DAMASCUS: Syria’s new authorities torched a large stockpile of drugs on Wednesday, two security officials told AFP, including one million pills of captagon, whose industrial-scale production flourished under ousted president Bashar Assad.
Captagon is a banned amphetamine-like stimulant that became Syria’s largest export during the country’s more than 13-year civil war, effectively turning it into a narco state under Assad.
“We found a large quantity of captagon, around one million pills,” said a balaclava-wearing member of the security forces, who asked to be identified only by his first name, Osama, and whose khaki uniform bore a “public security” patch.
An AFP journalist saw forces pour fuel over and set fire to a cache of cannabis, the painkiller tramadol, and around 50 bags of pink and yellow captagon pills in a security compound formerly belonging to Assad’s forces in the capital’s Kafr Sousa district.

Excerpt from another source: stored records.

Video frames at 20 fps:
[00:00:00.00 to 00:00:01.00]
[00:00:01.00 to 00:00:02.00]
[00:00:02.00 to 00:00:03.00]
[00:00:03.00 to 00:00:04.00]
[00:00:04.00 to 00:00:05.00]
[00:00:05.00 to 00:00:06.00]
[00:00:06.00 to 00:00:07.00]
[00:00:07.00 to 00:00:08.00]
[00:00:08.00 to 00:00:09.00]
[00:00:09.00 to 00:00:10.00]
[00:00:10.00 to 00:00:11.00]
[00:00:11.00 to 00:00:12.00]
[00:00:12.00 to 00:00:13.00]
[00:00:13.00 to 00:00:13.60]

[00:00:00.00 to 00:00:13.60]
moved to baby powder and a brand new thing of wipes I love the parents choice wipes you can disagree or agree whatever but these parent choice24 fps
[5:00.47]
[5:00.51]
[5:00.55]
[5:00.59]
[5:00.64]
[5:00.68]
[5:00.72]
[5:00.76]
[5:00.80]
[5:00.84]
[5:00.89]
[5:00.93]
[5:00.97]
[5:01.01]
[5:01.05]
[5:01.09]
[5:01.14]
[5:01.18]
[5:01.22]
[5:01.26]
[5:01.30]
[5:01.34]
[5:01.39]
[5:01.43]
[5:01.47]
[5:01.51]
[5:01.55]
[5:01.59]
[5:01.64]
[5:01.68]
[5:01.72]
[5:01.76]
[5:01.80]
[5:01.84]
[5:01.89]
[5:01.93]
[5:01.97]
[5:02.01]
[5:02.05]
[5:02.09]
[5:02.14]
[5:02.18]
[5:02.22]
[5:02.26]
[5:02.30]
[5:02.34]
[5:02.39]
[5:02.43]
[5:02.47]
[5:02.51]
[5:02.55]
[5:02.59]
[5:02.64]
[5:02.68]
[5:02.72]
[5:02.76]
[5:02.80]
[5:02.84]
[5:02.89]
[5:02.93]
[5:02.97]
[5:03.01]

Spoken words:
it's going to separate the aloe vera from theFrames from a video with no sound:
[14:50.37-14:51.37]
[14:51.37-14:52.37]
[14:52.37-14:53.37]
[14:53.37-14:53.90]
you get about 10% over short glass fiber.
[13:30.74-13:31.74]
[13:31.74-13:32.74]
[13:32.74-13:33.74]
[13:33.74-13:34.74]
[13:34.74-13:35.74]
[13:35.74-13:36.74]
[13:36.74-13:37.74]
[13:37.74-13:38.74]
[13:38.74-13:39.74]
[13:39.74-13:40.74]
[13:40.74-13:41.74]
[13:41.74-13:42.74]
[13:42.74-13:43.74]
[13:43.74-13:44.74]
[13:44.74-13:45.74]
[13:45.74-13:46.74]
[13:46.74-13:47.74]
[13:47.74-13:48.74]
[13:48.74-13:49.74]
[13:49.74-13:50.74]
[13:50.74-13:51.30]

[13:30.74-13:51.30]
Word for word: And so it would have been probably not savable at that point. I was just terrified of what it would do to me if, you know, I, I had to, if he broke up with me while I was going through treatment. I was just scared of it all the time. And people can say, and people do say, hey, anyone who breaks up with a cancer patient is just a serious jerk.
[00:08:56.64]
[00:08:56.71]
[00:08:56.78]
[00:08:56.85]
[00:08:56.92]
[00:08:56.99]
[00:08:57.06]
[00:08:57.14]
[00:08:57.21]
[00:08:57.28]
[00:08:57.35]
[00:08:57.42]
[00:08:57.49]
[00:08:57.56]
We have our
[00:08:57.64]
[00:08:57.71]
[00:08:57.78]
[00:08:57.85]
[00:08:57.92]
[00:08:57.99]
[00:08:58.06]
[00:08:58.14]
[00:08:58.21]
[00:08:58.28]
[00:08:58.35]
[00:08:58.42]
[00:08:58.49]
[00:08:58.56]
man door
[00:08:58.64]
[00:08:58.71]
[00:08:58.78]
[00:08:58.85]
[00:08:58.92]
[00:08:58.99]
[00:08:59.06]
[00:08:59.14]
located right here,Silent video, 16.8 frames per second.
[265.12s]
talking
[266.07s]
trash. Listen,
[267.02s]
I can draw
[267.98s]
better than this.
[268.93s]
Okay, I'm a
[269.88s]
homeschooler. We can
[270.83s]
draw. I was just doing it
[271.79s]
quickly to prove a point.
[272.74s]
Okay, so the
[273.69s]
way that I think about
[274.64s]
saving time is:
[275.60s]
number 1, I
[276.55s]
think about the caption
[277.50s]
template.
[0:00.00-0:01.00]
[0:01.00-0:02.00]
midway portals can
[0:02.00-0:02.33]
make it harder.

Captagon has flooded the black market across the region in recent years, with oil-rich Saudi Arabia a major destination.
“The security forces of the new government discovered a drug warehouse as they were inspecting the security quarter,” said another member of the security forces, who identified himself as Hamza.
Authorities destroyed the stocks of alcohol, cannabis, captagon and hashish in order to “protect Syrian society” and “cut off smuggling routes used by Assad family businesses,” he added.
Syria’s new Islamist rulers have yet to spell out their policy on alcohol, which has long been widely available in the country.

Since an Islamist-led rebel alliance toppled Assad on December 8 after a lightning offensive, Syria’s new authorities have said massive quantities of captagon have been found in former government sites around the country, including security branches.
AFP journalists in Syria have seen fighters from Islamist group Hayat Tahrir Al-Sham (HTS) set fire to what they said were stashes of captagon found at facilities once operated by Assad’s forces.
Security force member Hamza confirmed Wednesday that “this is not the first initiative of its kind — the security services, in a number of locations, have found other warehouses... and drug manufacturing sites and destroyed them in the appropriate manner.”
Maher Assad, a military commander and the brother of Bashar Assad, is widely accused of being the power behind the lucrative captagon trade.
Experts believe Syria’s former leader used the threat of drug-fueled unrest to put pressure on Arab governments.
A Saudi delegation met Syria’s new leader Ahmed Al-Sharaa in Damascus on Sunday, a source close to the government told AFP, to discuss the “Syria situation and captagon.”
Jordan in recent years has also cracked down on the smuggling of weapons and drugs including captagon along its 375-kilometer (230-mile) border with Syria.